■ Exercise instructions
Nothing should be left out: output all of the entries exactly.

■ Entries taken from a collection
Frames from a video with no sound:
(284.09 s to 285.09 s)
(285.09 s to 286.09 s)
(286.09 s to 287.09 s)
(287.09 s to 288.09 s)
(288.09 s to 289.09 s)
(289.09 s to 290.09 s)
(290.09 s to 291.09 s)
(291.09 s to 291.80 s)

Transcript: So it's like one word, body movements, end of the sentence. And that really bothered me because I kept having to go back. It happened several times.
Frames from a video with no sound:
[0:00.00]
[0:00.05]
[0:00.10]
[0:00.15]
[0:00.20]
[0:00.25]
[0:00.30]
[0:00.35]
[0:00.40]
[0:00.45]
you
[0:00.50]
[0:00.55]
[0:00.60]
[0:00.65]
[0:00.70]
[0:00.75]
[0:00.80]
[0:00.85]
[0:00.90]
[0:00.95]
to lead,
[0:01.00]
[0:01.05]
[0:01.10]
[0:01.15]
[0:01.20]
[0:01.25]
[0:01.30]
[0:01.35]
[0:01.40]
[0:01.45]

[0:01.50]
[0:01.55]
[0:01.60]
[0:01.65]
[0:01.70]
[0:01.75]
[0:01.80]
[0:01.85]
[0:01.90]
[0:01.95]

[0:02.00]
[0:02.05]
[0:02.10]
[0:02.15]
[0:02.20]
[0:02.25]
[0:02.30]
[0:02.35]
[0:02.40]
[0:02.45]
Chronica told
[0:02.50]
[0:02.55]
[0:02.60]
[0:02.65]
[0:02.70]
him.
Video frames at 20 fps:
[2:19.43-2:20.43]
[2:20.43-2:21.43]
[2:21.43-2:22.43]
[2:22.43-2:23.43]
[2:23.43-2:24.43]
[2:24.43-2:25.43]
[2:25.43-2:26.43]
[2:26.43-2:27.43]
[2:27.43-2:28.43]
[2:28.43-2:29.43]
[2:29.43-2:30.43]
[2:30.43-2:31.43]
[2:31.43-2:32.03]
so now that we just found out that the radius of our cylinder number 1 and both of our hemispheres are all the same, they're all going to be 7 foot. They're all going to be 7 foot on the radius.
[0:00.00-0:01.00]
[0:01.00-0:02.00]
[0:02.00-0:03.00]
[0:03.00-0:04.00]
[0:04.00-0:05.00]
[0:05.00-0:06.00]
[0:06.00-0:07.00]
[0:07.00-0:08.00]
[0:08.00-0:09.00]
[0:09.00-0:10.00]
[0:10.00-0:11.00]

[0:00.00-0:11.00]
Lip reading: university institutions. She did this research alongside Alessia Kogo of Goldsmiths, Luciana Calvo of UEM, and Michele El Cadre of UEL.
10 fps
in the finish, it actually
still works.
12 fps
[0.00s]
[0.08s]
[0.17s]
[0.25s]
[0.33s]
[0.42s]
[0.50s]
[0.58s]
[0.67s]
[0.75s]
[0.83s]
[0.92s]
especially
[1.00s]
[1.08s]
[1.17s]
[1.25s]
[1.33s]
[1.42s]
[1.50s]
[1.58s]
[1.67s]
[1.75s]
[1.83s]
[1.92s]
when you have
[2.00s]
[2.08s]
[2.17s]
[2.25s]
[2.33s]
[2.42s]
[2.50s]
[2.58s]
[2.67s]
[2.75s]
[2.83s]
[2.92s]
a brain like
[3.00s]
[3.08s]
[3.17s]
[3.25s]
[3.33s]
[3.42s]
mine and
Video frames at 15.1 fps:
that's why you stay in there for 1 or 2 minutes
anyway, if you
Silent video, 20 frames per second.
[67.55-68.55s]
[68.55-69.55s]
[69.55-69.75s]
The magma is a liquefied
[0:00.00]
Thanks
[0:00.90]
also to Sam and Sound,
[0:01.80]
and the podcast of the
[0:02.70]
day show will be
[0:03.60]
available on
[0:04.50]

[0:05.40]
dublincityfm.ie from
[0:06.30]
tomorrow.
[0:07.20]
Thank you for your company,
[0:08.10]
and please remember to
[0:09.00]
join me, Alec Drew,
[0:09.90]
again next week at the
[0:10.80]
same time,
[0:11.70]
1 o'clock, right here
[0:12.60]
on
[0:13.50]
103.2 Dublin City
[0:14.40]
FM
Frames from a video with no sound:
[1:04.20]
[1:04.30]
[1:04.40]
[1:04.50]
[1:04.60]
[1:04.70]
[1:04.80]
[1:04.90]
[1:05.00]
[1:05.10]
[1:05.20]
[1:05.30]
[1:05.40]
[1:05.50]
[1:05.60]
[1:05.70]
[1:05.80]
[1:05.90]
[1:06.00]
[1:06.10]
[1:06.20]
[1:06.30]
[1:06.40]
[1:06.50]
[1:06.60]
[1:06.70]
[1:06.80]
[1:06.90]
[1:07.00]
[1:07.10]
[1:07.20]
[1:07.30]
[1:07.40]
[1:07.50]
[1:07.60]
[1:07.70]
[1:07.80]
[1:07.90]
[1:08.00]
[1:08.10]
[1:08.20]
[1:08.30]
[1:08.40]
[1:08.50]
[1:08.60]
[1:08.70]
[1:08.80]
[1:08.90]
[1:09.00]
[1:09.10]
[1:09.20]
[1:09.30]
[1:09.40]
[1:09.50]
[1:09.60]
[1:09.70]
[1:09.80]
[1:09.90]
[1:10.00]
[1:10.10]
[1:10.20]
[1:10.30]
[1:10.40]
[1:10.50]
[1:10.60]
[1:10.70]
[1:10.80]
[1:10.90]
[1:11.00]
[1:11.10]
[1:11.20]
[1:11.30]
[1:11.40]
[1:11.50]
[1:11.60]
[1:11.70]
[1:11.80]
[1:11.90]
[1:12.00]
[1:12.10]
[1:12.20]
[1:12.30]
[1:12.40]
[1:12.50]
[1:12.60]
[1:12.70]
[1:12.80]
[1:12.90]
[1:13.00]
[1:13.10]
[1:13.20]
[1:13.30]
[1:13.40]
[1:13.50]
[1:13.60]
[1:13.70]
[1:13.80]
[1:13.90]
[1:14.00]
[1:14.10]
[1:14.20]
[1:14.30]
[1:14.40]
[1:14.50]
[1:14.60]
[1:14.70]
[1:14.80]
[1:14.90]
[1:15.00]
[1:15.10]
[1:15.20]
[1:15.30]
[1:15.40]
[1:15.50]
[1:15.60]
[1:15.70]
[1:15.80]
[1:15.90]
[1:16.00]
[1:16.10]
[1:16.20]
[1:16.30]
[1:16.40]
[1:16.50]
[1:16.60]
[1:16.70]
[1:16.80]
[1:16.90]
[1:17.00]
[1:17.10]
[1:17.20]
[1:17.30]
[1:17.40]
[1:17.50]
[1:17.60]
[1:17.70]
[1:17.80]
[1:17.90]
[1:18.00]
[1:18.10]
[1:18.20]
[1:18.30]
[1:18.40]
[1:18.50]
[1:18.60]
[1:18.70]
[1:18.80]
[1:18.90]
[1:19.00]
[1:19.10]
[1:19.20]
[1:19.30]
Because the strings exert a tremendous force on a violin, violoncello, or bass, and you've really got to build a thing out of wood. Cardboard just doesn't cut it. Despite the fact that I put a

■ Output of the exercise
Frames from a video with no sound:
(284.09 s to 285.09 s)
(285.09 s to 286.09 s)
(286.09 s to 287.09 s)
(287.09 s to 288.09 s)
(288.09 s to 289.09 s)
(289.09 s to 290.09 s)
(290.09 s to 291.09 s)
(291.09 s to 291.80 s)

Transcript: So it's like one word, body movements, end of the sentence. And that really bothered me because I kept having to go back. It happened several times.
Frames from a video with no sound:
[0:00.00]
[0:00.05]
[0:00.10]
[0:00.15]
[0:00.20]
[0:00.25]
[0:00.30]
[0:00.35]
[0:00.40]
[0:00.45]
you
[0:00.50]
[0:00.55]
[0:00.60]
[0:00.65]
[0:00.70]
[0:00.75]
[0:00.80]
[0:00.85]
[0:00.90]
[0:00.95]
to lead,
[0:01.00]
[0:01.05]
[0:01.10]
[0:01.15]
[0:01.20]
[0:01.25]
[0:01.30]
[0:01.35]
[0:01.40]
[0:01.45]

[0:01.50]
[0:01.55]
[0:01.60]
[0:01.65]
[0:01.70]
[0:01.75]
[0:01.80]
[0:01.85]
[0:01.90]
[0:01.95]

[0:02.00]
[0:02.05]
[0:02.10]
[0:02.15]
[0:02.20]
[0:02.25]
[0:02.30]
[0:02.35]
[0:02.40]
[0:02.45]
Chronica told
[0:02.50]
[0:02.55]
[0:02.60]
[0:02.65]
[0:02.70]
him.
Video frames at 20 fps:
[2:19.43-2:20.43]
[2:20.43-2:21.43]
[2:21.43-2:22.43]
[2:22.43-2:23.43]
[2:23.43-2:24.43]
[2:24.43-2:25.43]
[2:25.43-2:26.43]
[2:26.43-2:27.43]
[2:27.43-2:28.43]
[2:28.43-2:29.43]
[2:29.43-2:30.43]
[2:30.43-2:31.43]
[2:31.43-2:32.03]
so now that we just found out that the radius of our cylinder number 1 and both of our hemispheres are all the same, they're all going to be 7 foot. They're all going to be 7 foot on the radius.
[0:00.00-0:01.00]
[0:01.00-0:02.00]
[0:02.00-0:03.00]
[0:03.00-0:04.00]
[0:04.00-0:05.00]
[0:05.00-0:06.00]
[0:06.00-0:07.00]
[0:07.00-0:08.00]
[0:08.00-0:09.00]
[0:09.00-0:10.00]
[0:10.00-0:11.00]

[0:00.00-0:11.00]
Lip reading: university institutions. She did this research alongside Alessia Kogo of Goldsmiths, Luciana Calvo of UEM, and Michele El Cadre of UEL.
10 fps
in the finish, it actually
still works.
12 fps
[0.00s]
[0.08s]
[0.17s]
[0.25s]
[0.33s]
[0.42s]
[0.50s]
[0.58s]
[0.67s]
[0.75s]
[0.83s]
[0.92s]
especially
[1.00s]
[1.08s]
[1.17s]
[1.25s]
[1.33s]
[1.42s]
[1.50s]
[1.58s]
[1.67s]
[1.75s]
[1.83s]
[1.92s]
when you have
[2.00s]
[2.08s]
[2.17s]
[2.25s]
[2.33s]
[2.42s]
[2.50s]
[2.58s]
[2.67s]
[2.75s]
[2.83s]
[2.92s]
a brain like
[3.00s]
[3.08s]
[3.17s]
[3.25s]
[3.33s]
[3.42s]
mine and
Video frames at 15.1 fps:
that's why you stay in there for 1 or 2 minutes
anyway, if you
Silent video, 20 frames per second.
[67.55-68.55s]
[68.55-69.55s]
[69.55-69.75s]
The magma is a liquefied
[0:00.00]
Thanks
[0:00.90]
also to Sam and Sound,
[0:01.80]
and the podcast of the
[0:02.70]
day show will be
[0:03.60]
available on
[0:04.50]

[0:05.40]
dublincityfm.ie from
[0:06.30]
tomorrow.
[0:07.20]
Thank you for your company,
[0:08.10]
and please remember to
[0:09.00]
join me, Alec Drew,
[0:09.90]
again next week at the
[0:10.80]
same time,
[0:11.70]
1 o'clock, right here
[0:12.60]
on
[0:13.50]
103.2 Dublin City
[0:14.40]
FM
Frames from a video with no sound:
[1:04.20]
[1:04.30]
[1:04.40]
[1:04.50]
[1:04.60]
[1:04.70]
[1:04.80]
[1:04.90]
[1:05.00]
[1:05.10]
[1:05.20]
[1:05.30]
[1:05.40]
[1:05.50]
[1:05.60]
[1:05.70]
[1:05.80]
[1:05.90]
[1:06.00]
[1:06.10]
[1:06.20]
[1:06.30]
[1:06.40]
[1:06.50]
[1:06.60]
[1:06.70]
[1:06.80]
[1:06.90]
[1:07.00]
[1:07.10]
[1:07.20]
[1:07.30]
[1:07.40]
[1:07.50]
[1:07.60]
[1:07.70]
[1:07.80]
[1:07.90]
[1:08.00]
[1:08.10]
[1:08.20]
[1:08.30]
[1:08.40]
[1:08.50]
[1:08.60]
[1:08.70]
[1:08.80]
[1:08.90]
[1:09.00]
[1:09.10]
[1:09.20]
[1:09.30]
[1:09.40]
[1:09.50]
[1:09.60]
[1:09.70]
[1:09.80]
[1:09.90]
[1:10.00]
[1:10.10]
[1:10.20]
[1:10.30]
[1:10.40]
[1:10.50]
[1:10.60]
[1:10.70]
[1:10.80]
[1:10.90]
[1:11.00]
[1:11.10]
[1:11.20]
[1:11.30]
[1:11.40]
[1:11.50]
[1:11.60]
[1:11.70]
[1:11.80]
[1:11.90]
[1:12.00]
[1:12.10]
[1:12.20]
[1:12.30]
[1:12.40]
[1:12.50]
[1:12.60]
[1:12.70]
[1:12.80]
[1:12.90]
[1:13.00]
[1:13.10]
[1:13.20]
[1:13.30]
[1:13.40]
[1:13.50]
[1:13.60]
[1:13.70]
[1:13.80]
[1:13.90]
[1:14.00]
[1:14.10]
[1:14.20]
[1:14.30]
[1:14.40]
[1:14.50]
[1:14.60]
[1:14.70]
[1:14.80]
[1:14.90]
[1:15.00]
[1:15.10]
[1:15.20]
[1:15.30]
[1:15.40]
[1:15.50]
[1:15.60]
[1:15.70]
[1:15.80]
[1:15.90]
[1:16.00]
[1:16.10]
[1:16.20]
[1:16.30]
[1:16.40]
[1:16.50]
[1:16.60]
[1:16.70]
[1:16.80]
[1:16.90]
[1:17.00]
[1:17.10]
[1:17.20]
[1:17.30]
[1:17.40]
[1:17.50]
[1:17.60]
[1:17.70]
[1:17.80]
[1:17.90]
[1:18.00]
[1:18.10]
[1:18.20]
[1:18.30]
[1:18.40]
[1:18.50]
[1:18.60]
[1:18.70]
[1:18.80]
[1:18.90]
[1:19.00]
[1:19.10]
[1:19.20]
[1:19.30]
Because the strings exert a tremendous force on a violin, violoncello, or bass, and you've really got to build a thing out of wood. Cardboard just doesn't cut it. Despite the fact that I put a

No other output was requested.